Chefermittler tritt zurück

Serbiens Chefermittler für Kriegsverbrecher, Rasim Ljajić bei einer Pressekonferenz nach Bekanntgabe seines Rücktritts (Foto: AP)
Ljajić: Rücktritt trotz guter Zusammenarbeit mit Den HaagBild: AP

Der Leiter des Verfolgerteams Rasim Ljajić erklärte kurz vor dem Jahreswechsel (29.12.2009) seinen Rücktritt und begründete dies damit, dass er sein Versprechen nicht einlösen konnte, Mladic bis Jahresende zu fassen.

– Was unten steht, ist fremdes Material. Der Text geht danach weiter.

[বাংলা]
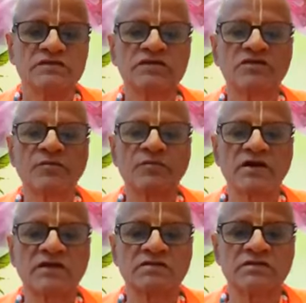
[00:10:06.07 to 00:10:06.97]
তৃতীয়
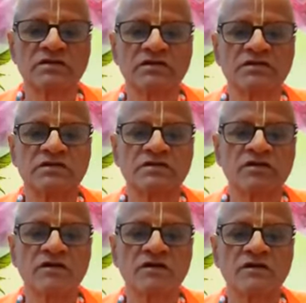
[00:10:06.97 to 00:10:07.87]
প্রকাশ দ্বিতীয়
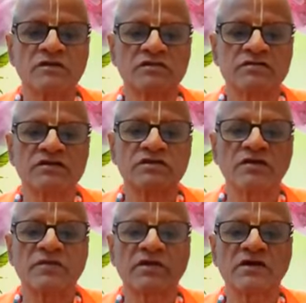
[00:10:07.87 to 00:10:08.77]
হয়ে গেল
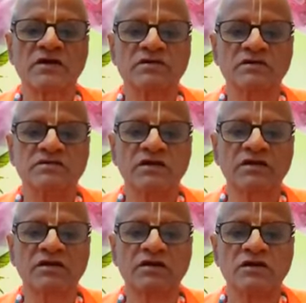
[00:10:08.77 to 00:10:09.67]
তৃতীয় প্রকাশ আছেন
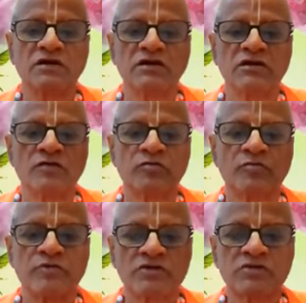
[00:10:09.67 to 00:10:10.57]

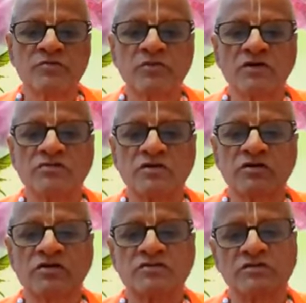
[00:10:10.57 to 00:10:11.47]
প্রদ্যুম্ন
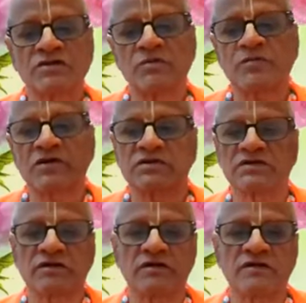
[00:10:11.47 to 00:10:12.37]
সংকর্ষণ থেকে
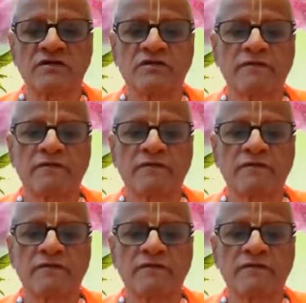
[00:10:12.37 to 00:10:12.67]
প্রকাশিত হল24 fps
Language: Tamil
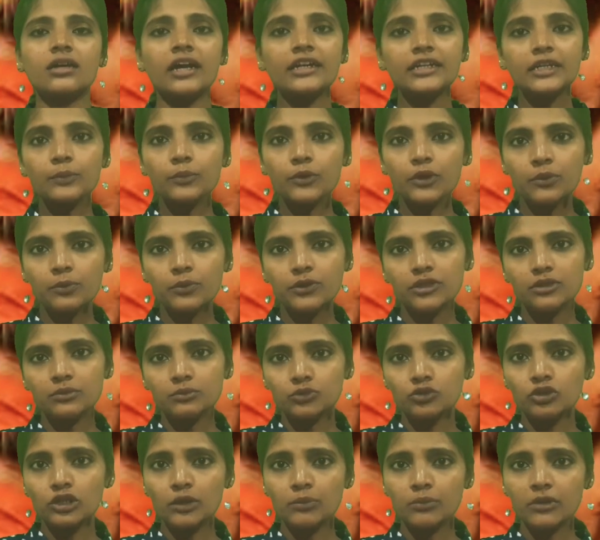கட்டிப்பிடிப்பது
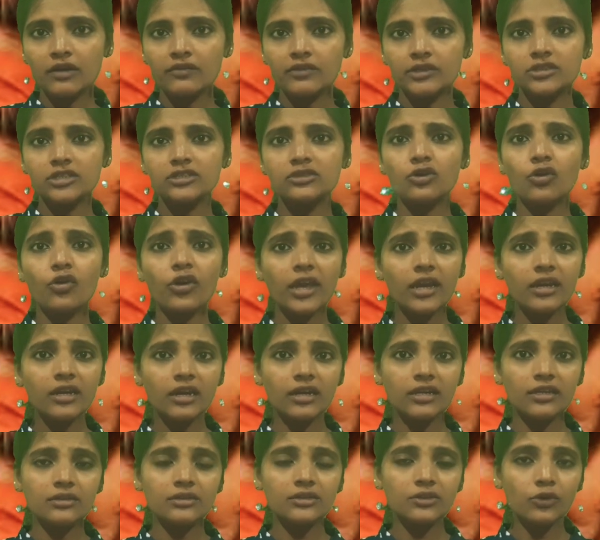மூலயமா வந்து
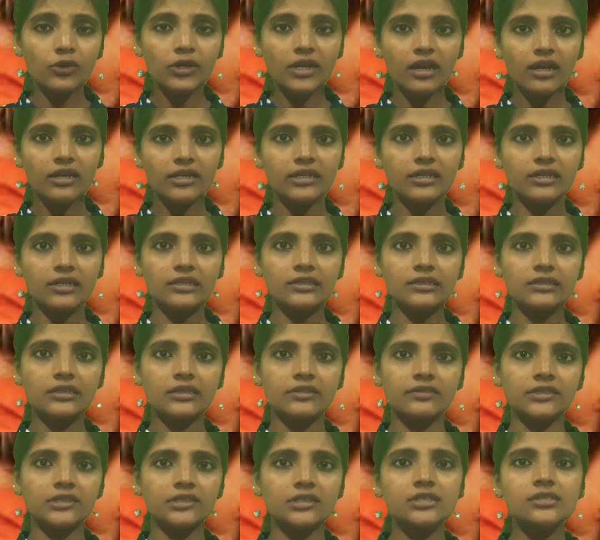நோய்கள்
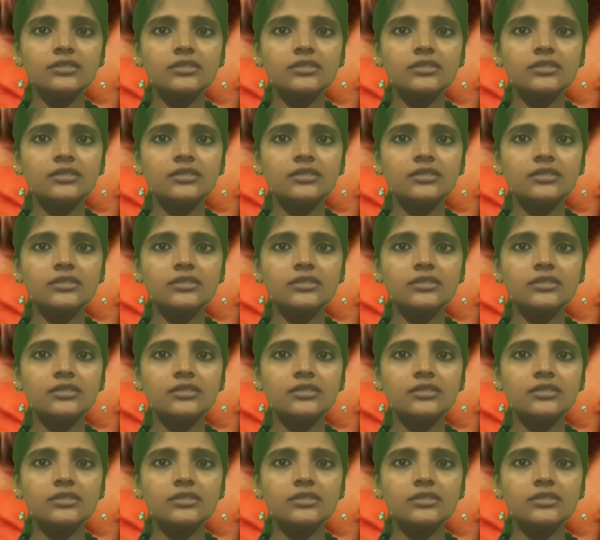நோயாளிகளுக்கு வந்துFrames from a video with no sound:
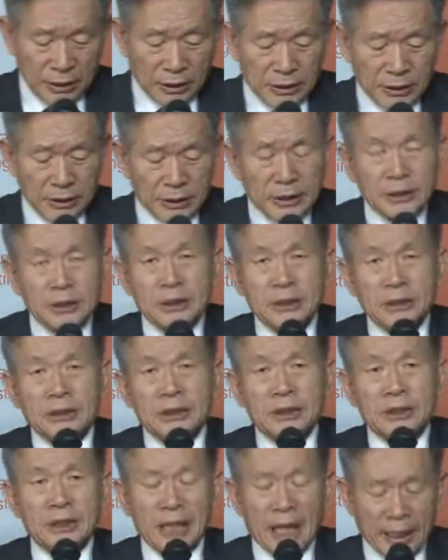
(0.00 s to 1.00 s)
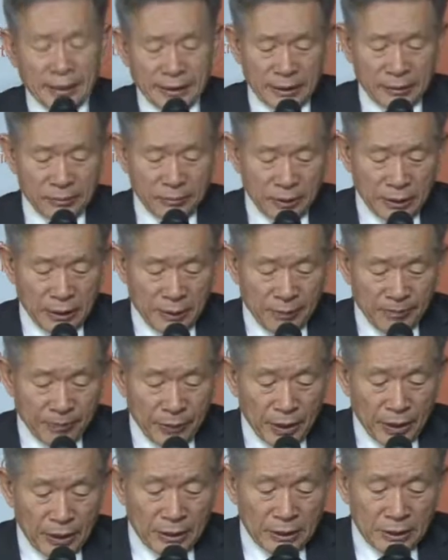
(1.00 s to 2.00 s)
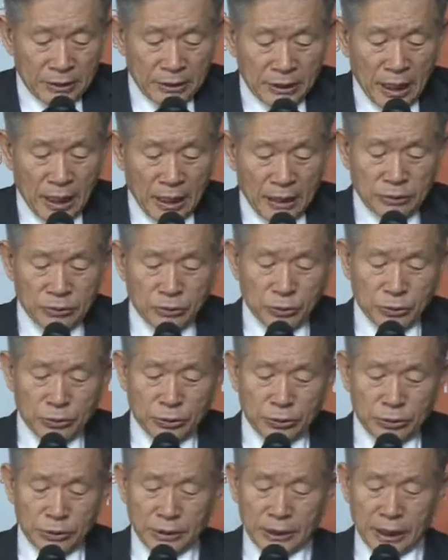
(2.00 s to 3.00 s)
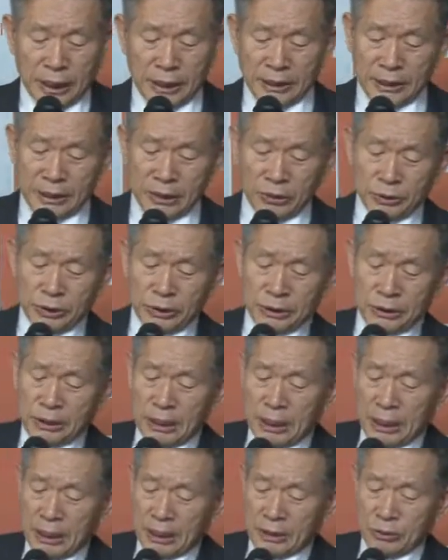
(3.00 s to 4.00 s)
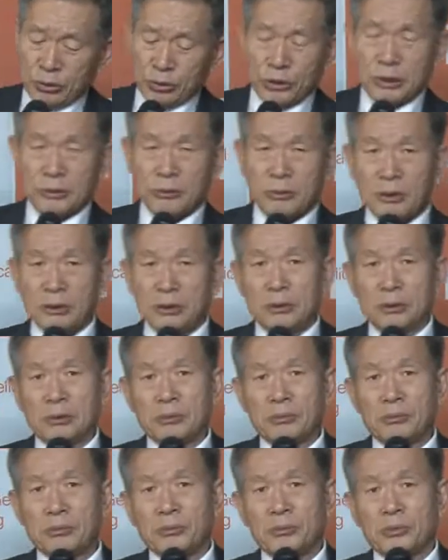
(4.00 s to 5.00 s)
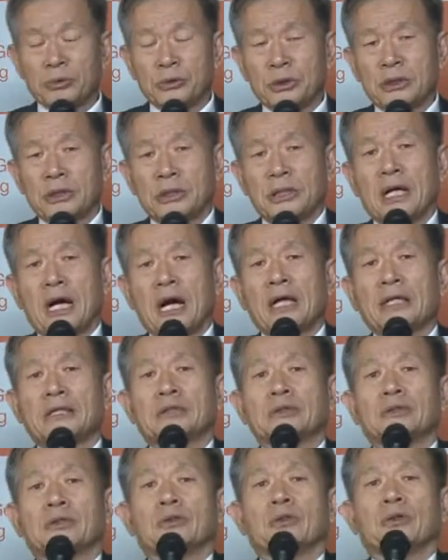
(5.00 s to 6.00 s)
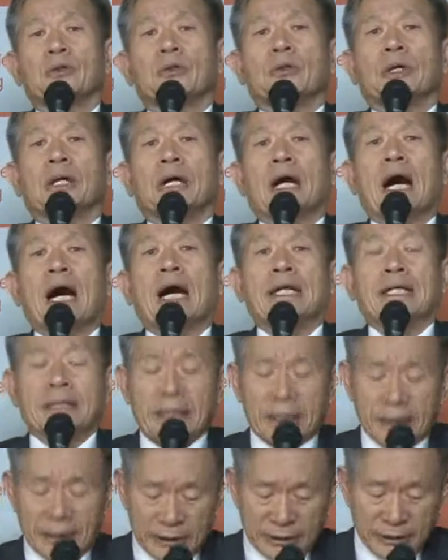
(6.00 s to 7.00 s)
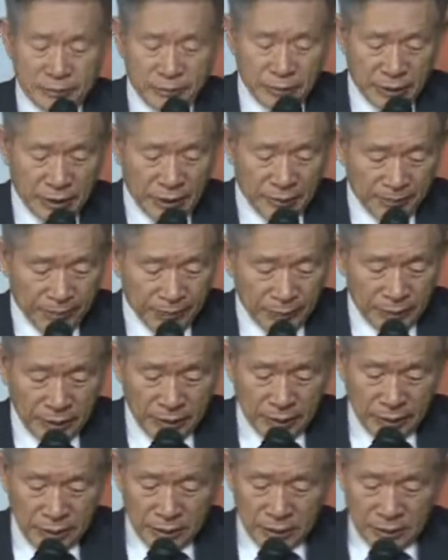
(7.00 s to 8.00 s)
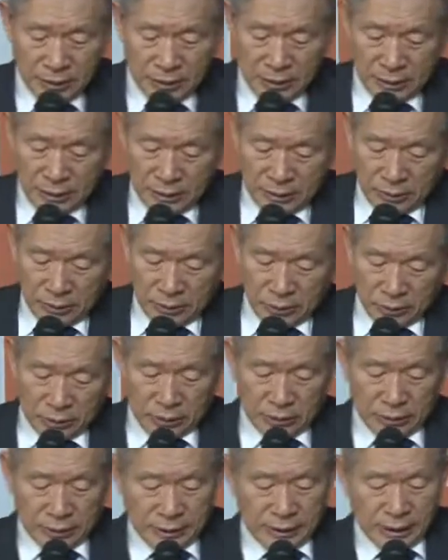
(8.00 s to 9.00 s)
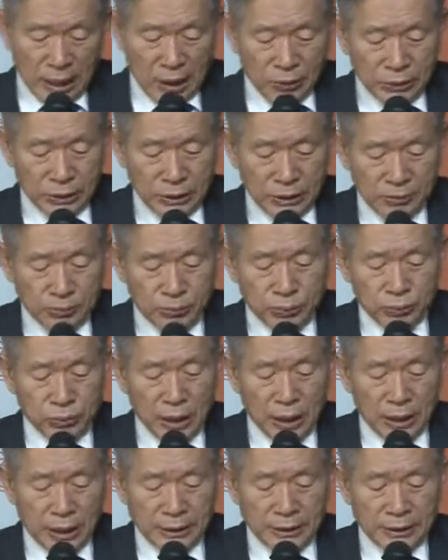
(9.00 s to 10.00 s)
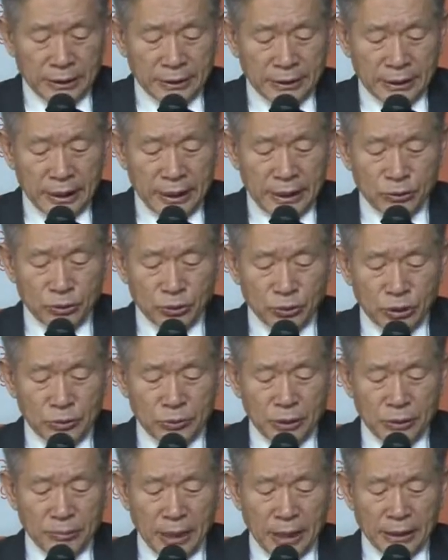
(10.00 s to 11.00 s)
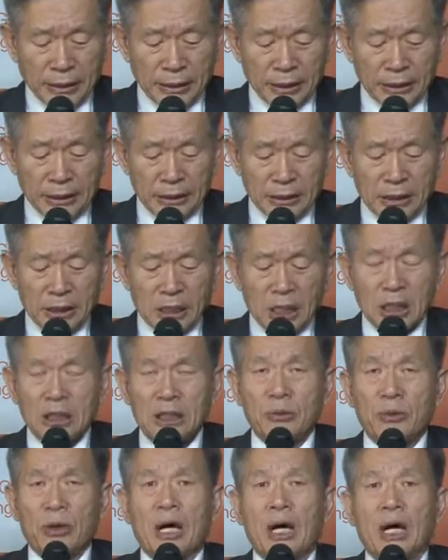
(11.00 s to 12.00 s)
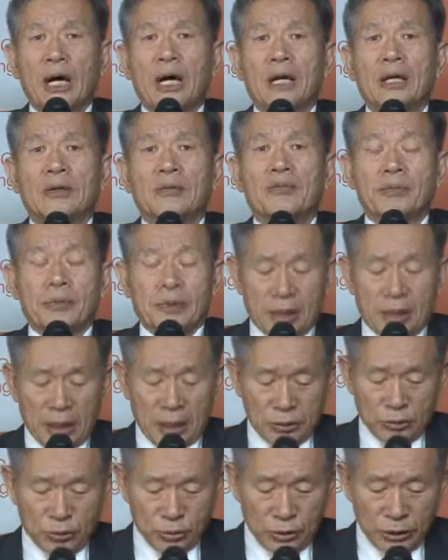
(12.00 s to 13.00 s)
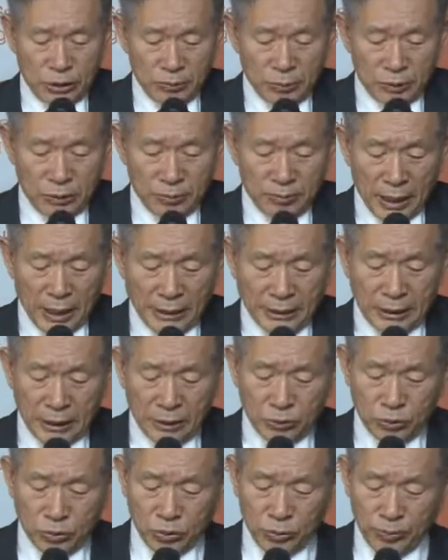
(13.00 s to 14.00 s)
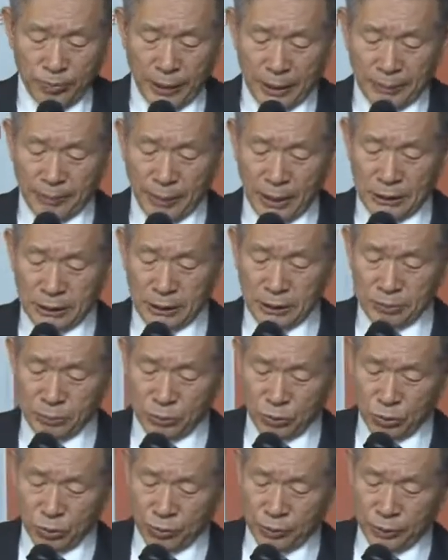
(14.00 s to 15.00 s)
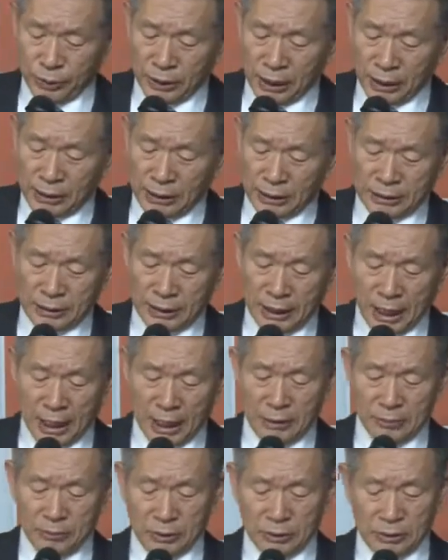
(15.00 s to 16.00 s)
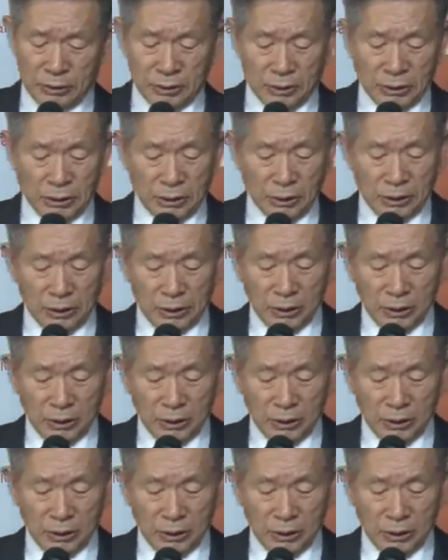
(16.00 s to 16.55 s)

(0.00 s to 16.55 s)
역시 있어서는 안 됩니다. 창조주를 대신해 오신 예수님을 부정하였어도 아니 되는 것입니다. 오늘 사울이 부활하신 예수님을 만난 이야기와 예수님을 만난 후 180도로 변화된 삶을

Dennoch beschrieb er 2009 als "ohne Zweifel das erfolgreichste Jahr" für Serbiens Kooperation mit dem internationalen Kriegsverbrechertribunal in Den Haag.

Ljajić, ein Vertreter der muslimischen Minderheit in Serbien und langjähriger Menschenrechtsaktivist, nahm seine Mitarbeiter damit auch in Schutz und bescheinigte den serbischen Sicherheitskräften, dass sie "alles tun, um die übrigen Flüchtigen zu verhaften". Er fügte hinzu, die internationale Gemeinschaft habe das "auch anerkannt" und verwies darauf, dass Brüssel auch ohne die Ergreifung der Männer im Dezember den Visumszwang für Serbien abgeschafft und Handelserleichterungen gewährt habe.